Task to carry out:
All of the entries below should be printed exactly; the pictures are to be left out.

Stored items:
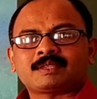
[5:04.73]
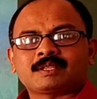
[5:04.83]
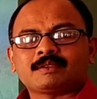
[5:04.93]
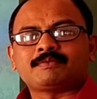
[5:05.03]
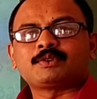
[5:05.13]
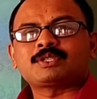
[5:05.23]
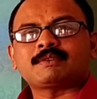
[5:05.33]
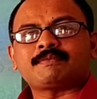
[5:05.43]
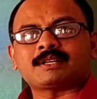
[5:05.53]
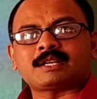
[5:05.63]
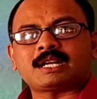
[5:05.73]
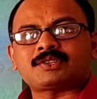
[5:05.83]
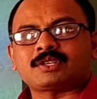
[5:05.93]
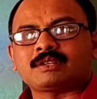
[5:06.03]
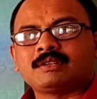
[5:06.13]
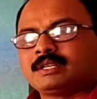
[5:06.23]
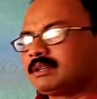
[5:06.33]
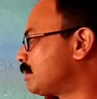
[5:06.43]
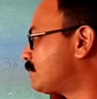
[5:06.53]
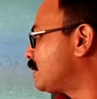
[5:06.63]
The force of attraction
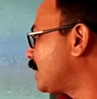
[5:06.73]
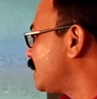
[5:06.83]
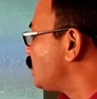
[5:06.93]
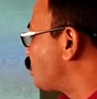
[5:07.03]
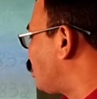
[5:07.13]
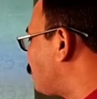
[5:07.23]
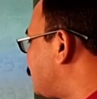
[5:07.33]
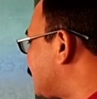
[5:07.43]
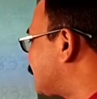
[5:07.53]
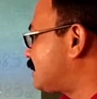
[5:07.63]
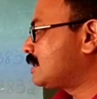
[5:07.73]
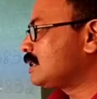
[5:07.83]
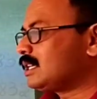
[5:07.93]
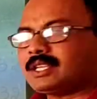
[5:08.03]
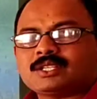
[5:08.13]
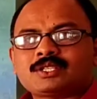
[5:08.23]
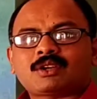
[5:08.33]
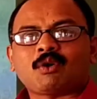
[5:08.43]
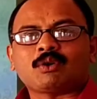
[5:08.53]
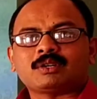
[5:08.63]
between any two objects is
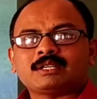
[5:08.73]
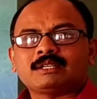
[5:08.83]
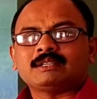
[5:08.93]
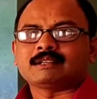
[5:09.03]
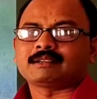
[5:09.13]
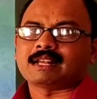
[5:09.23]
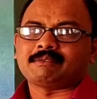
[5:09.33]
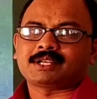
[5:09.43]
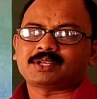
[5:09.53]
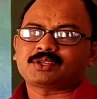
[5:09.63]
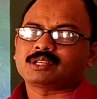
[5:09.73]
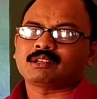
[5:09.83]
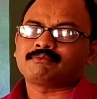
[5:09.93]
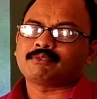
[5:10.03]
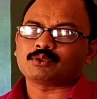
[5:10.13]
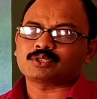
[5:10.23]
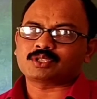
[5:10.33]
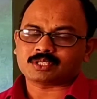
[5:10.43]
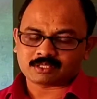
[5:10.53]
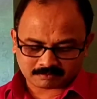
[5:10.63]
called gravitational
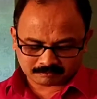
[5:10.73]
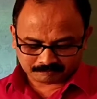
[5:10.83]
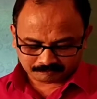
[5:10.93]
force.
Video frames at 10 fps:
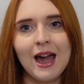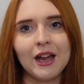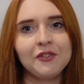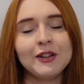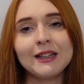
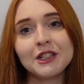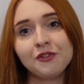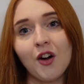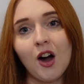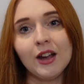And I think that's
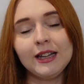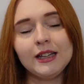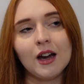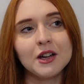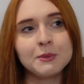
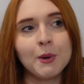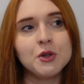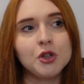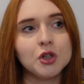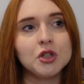fine. I
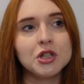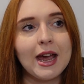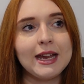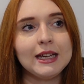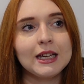suppose you could
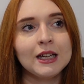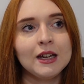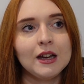take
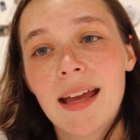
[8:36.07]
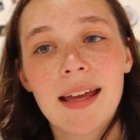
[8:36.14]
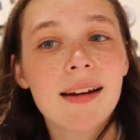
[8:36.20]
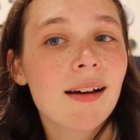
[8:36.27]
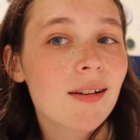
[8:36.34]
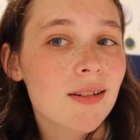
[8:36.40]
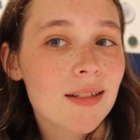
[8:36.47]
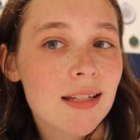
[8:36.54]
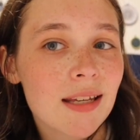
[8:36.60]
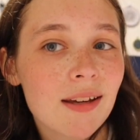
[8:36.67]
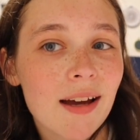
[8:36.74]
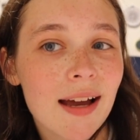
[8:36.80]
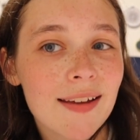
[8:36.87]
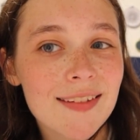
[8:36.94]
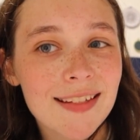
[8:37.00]
and I'll see you
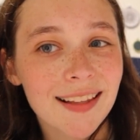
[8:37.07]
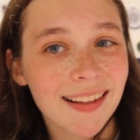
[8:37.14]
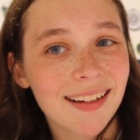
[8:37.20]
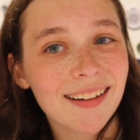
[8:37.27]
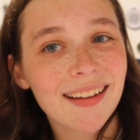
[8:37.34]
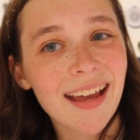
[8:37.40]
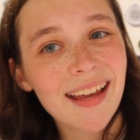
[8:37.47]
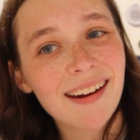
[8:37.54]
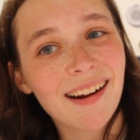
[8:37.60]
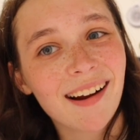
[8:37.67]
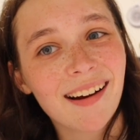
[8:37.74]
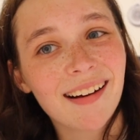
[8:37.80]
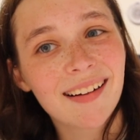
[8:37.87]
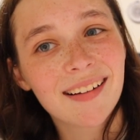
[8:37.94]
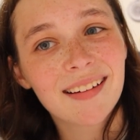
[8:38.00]
guys a little later.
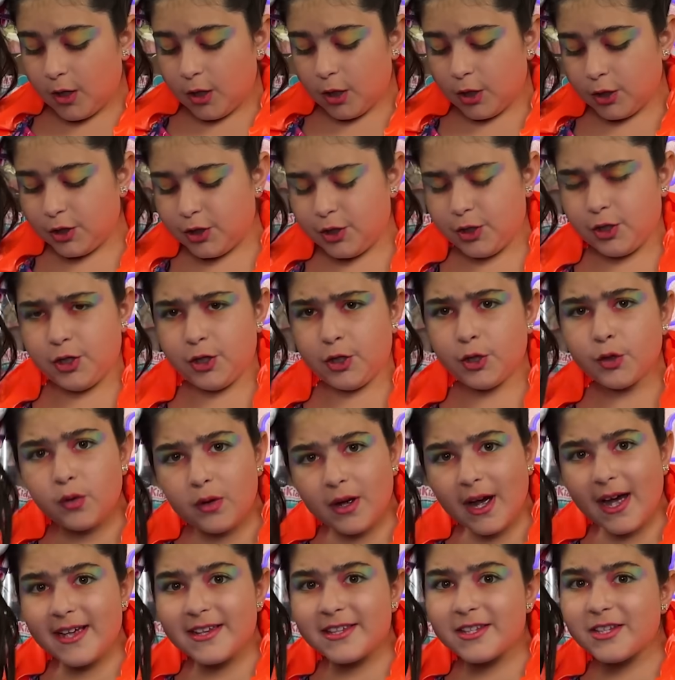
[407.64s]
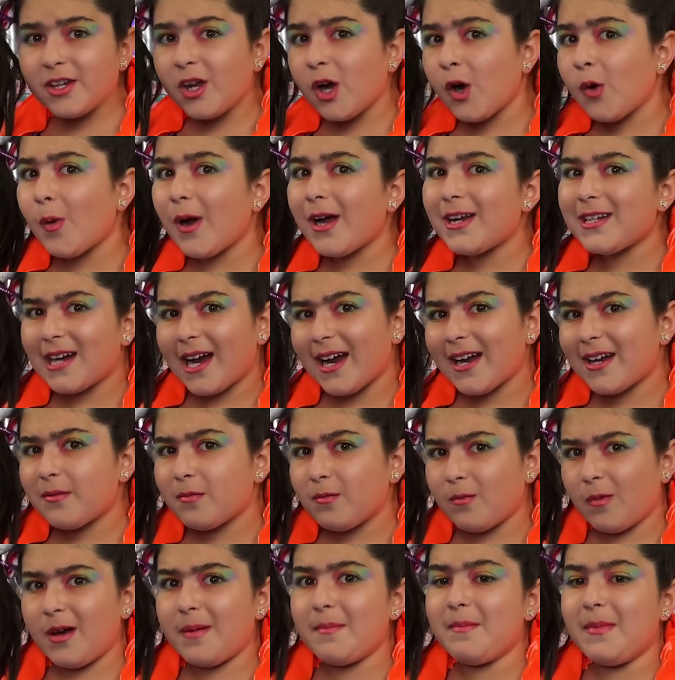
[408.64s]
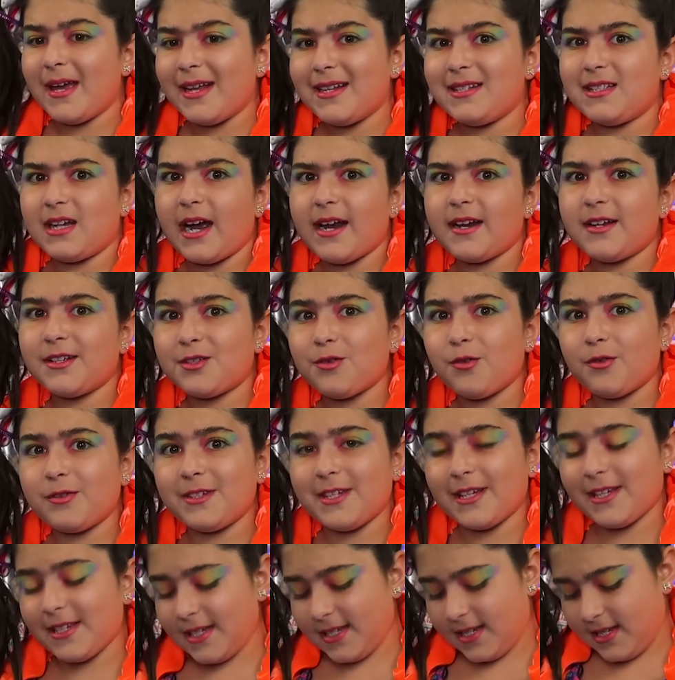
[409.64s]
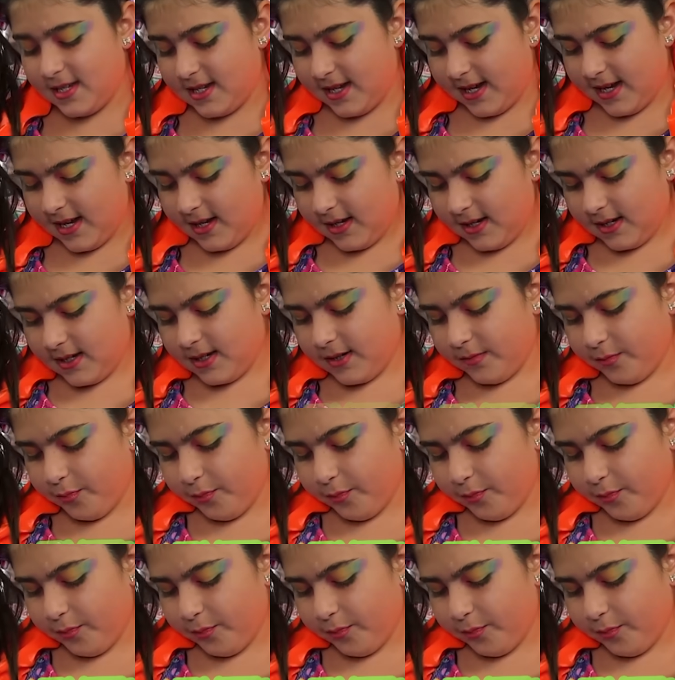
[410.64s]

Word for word: Do you guys know what, what made dinosaurs extinct?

Output for this task:
[5:04.73]
[5:04.83]
[5:04.93]
[5:05.03]
[5:05.13]
[5:05.23]
[5:05.33]
[5:05.43]
[5:05.53]
[5:05.63]
[5:05.73]
[5:05.83]
[5:05.93]
[5:06.03]
[5:06.13]
[5:06.23]
[5:06.33]
[5:06.43]
[5:06.53]
[5:06.63]
The force of attraction
[5:06.73]
[5:06.83]
[5:06.93]
[5:07.03]
[5:07.13]
[5:07.23]
[5:07.33]
[5:07.43]
[5:07.53]
[5:07.63]
[5:07.73]
[5:07.83]
[5:07.93]
[5:08.03]
[5:08.13]
[5:08.23]
[5:08.33]
[5:08.43]
[5:08.53]
[5:08.63]
between any two objects is
[5:08.73]
[5:08.83]
[5:08.93]
[5:09.03]
[5:09.13]
[5:09.23]
[5:09.33]
[5:09.43]
[5:09.53]
[5:09.63]
[5:09.73]
[5:09.83]
[5:09.93]
[5:10.03]
[5:10.13]
[5:10.23]
[5:10.33]
[5:10.43]
[5:10.53]
[5:10.63]
called gravitational
[5:10.73]
[5:10.83]
[5:10.93]
force.
Video frames at 10 fps:
And I think that's
fine. I
suppose you could
take
[8:36.07]
[8:36.14]
[8:36.20]
[8:36.27]
[8:36.34]
[8:36.40]
[8:36.47]
[8:36.54]
[8:36.60]
[8:36.67]
[8:36.74]
[8:36.80]
[8:36.87]
[8:36.94]
[8:37.00]
and I'll see you
[8:37.07]
[8:37.14]
[8:37.20]
[8:37.27]
[8:37.34]
[8:37.40]
[8:37.47]
[8:37.54]
[8:37.60]
[8:37.67]
[8:37.74]
[8:37.80]
[8:37.87]
[8:37.94]
[8:38.00]
guys a little later.
[407.64s]
[408.64s]
[409.64s]
[410.64s]

Word for word: Do you guys know what, what made dinosaurs extinct?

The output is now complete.